THE PROBLEM:
Would you transcribe the records below from the line with "[0:10.00-0:11.00]" to the line with "[0:15.00-0:15.33]", ends included, exactly and with nothing more, leaving the pictures out?

PROVIDED DATA:
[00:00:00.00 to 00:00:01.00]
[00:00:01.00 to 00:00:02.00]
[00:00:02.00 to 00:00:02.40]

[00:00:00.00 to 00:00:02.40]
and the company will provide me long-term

==

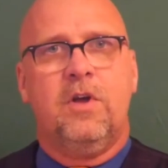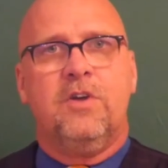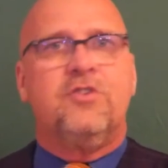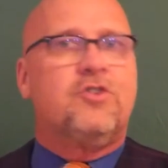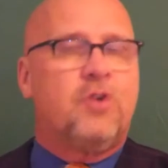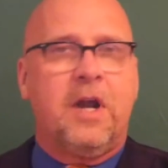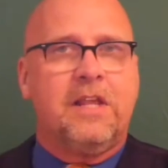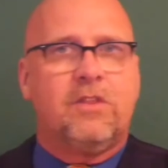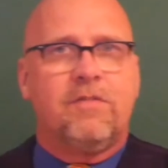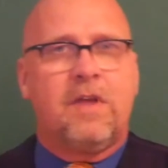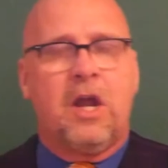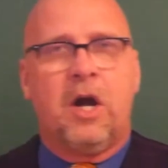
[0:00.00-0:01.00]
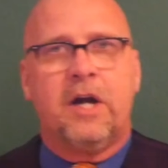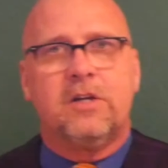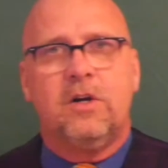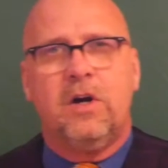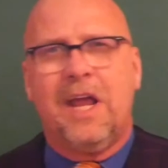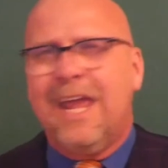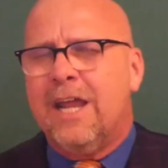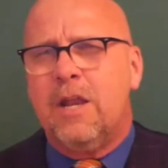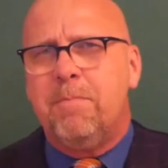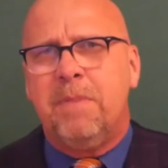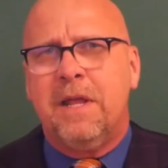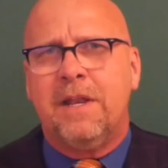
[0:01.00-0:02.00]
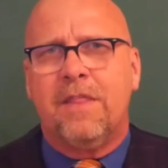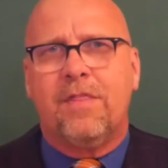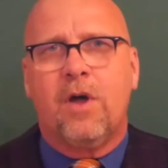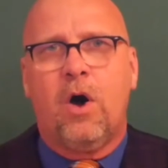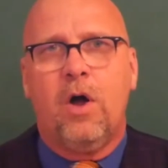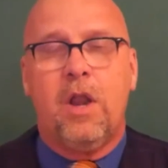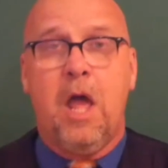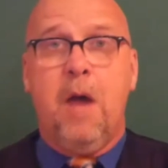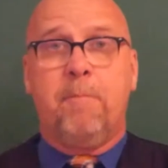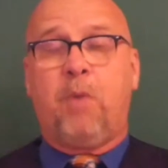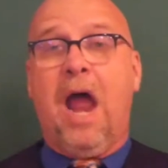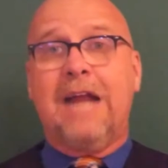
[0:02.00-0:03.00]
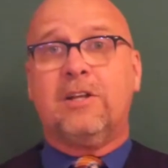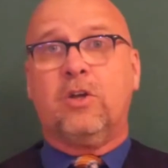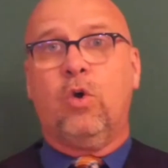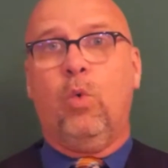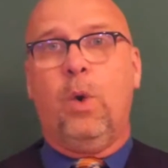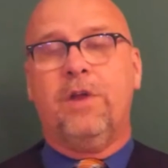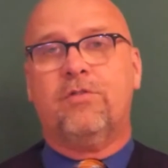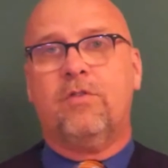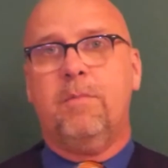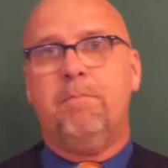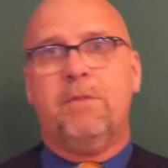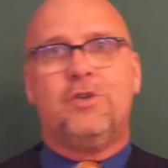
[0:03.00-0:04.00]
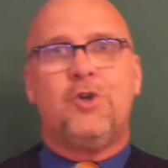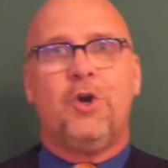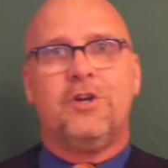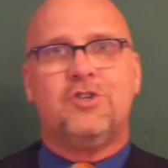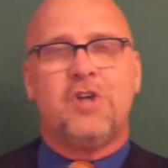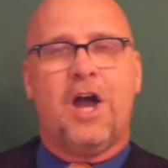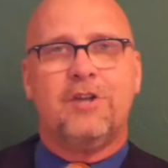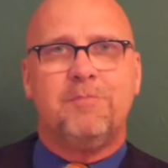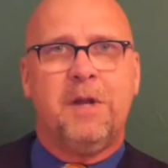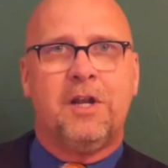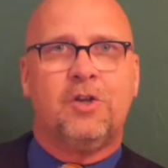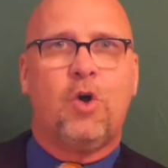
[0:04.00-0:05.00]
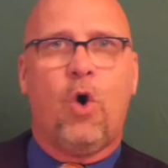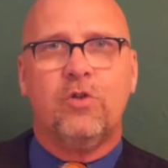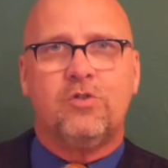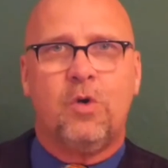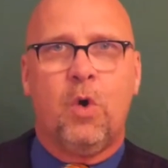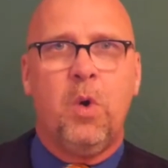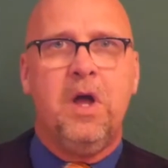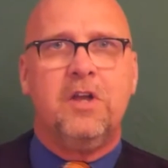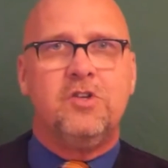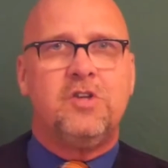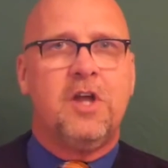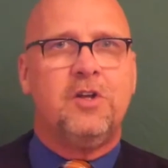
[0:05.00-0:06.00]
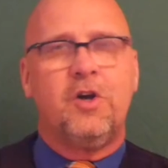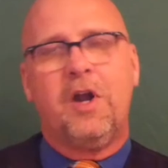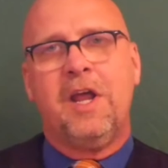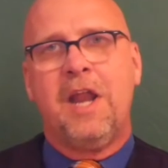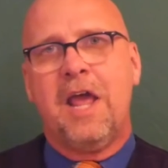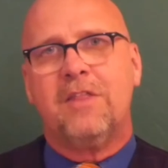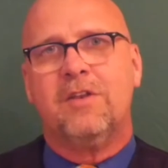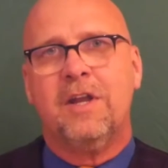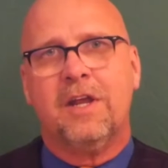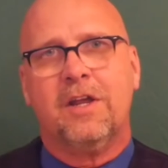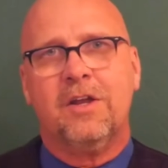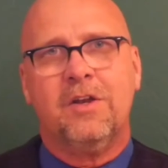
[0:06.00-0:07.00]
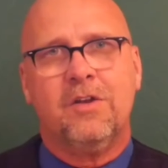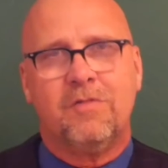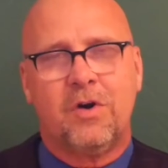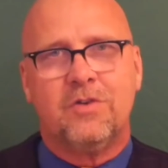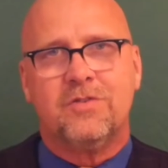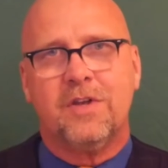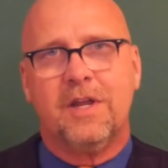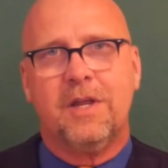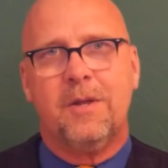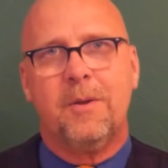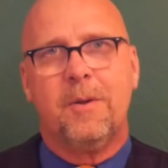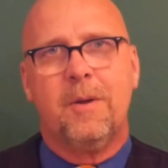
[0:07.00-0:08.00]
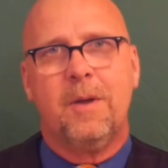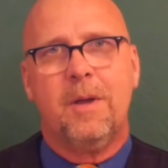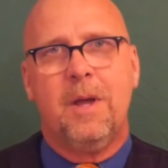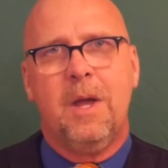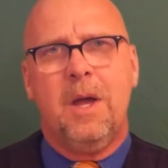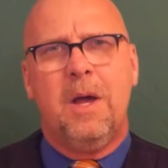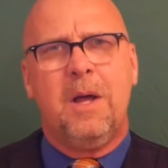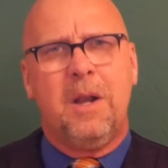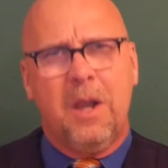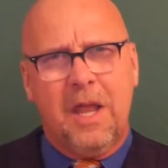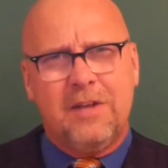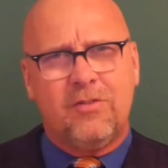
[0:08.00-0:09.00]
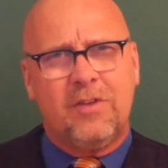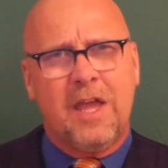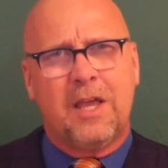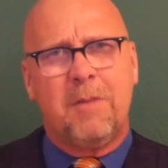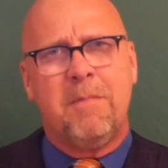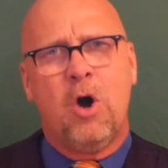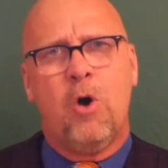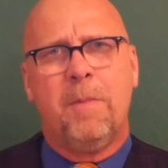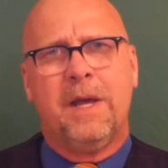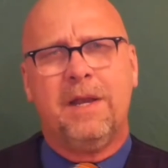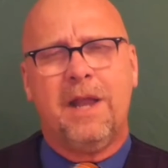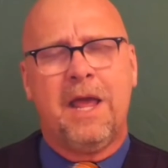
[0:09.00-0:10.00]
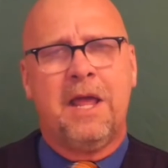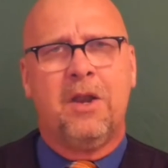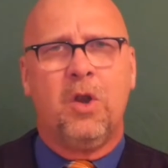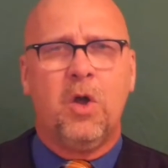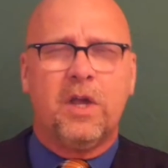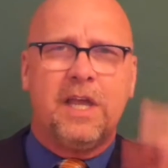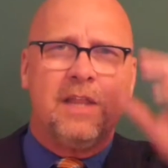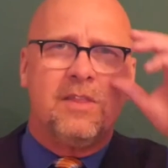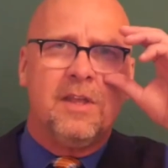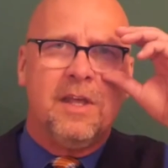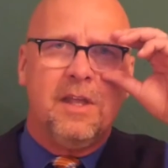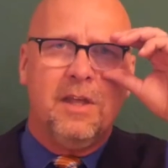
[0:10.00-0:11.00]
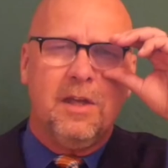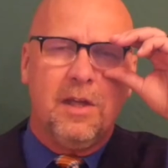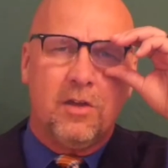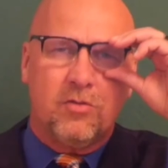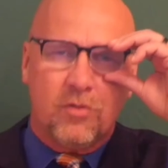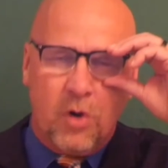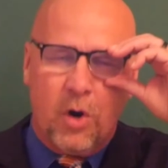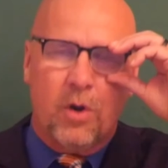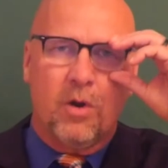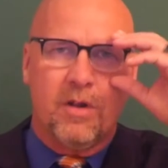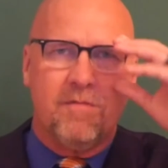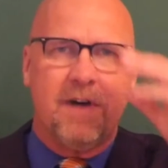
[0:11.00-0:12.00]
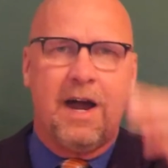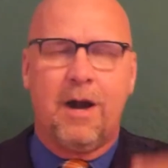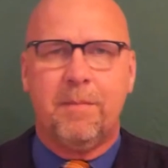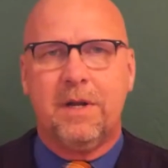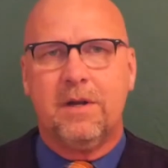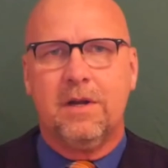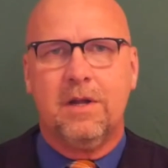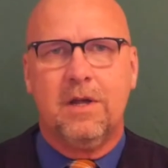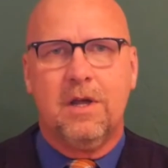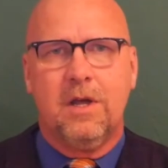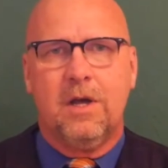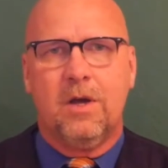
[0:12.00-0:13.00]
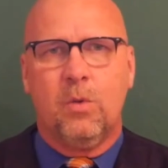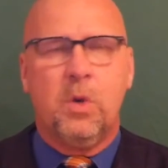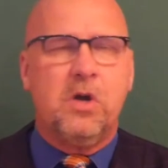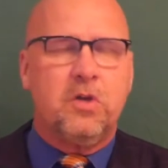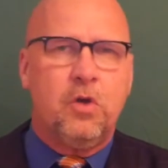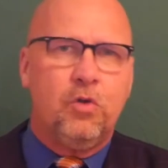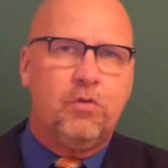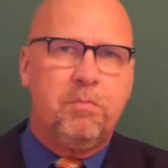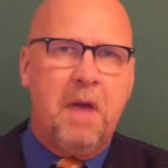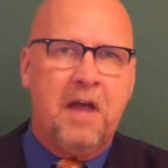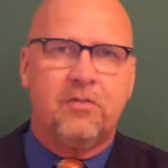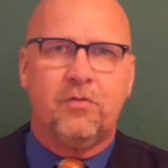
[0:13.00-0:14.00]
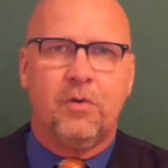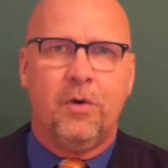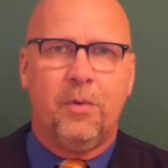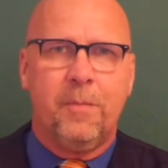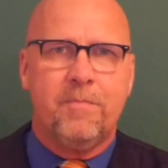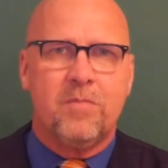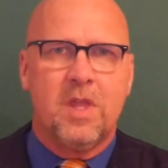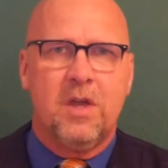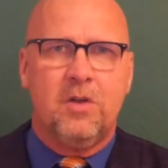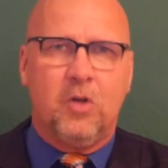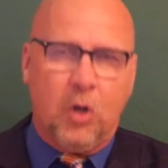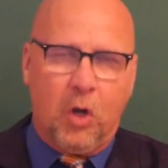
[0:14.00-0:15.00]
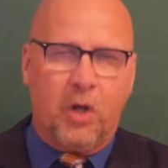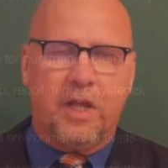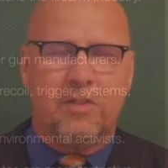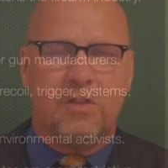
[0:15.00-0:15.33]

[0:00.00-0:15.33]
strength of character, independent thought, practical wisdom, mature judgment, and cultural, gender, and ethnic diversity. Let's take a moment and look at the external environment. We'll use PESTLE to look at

SOLUTION FOR THIS TASK:
[0:10.00-0:11.00]
[0:11.00-0:12.00]
[0:12.00-0:13.00]
[0:13.00-0:14.00]
[0:14.00-0:15.00]
[0:15.00-0:15.33]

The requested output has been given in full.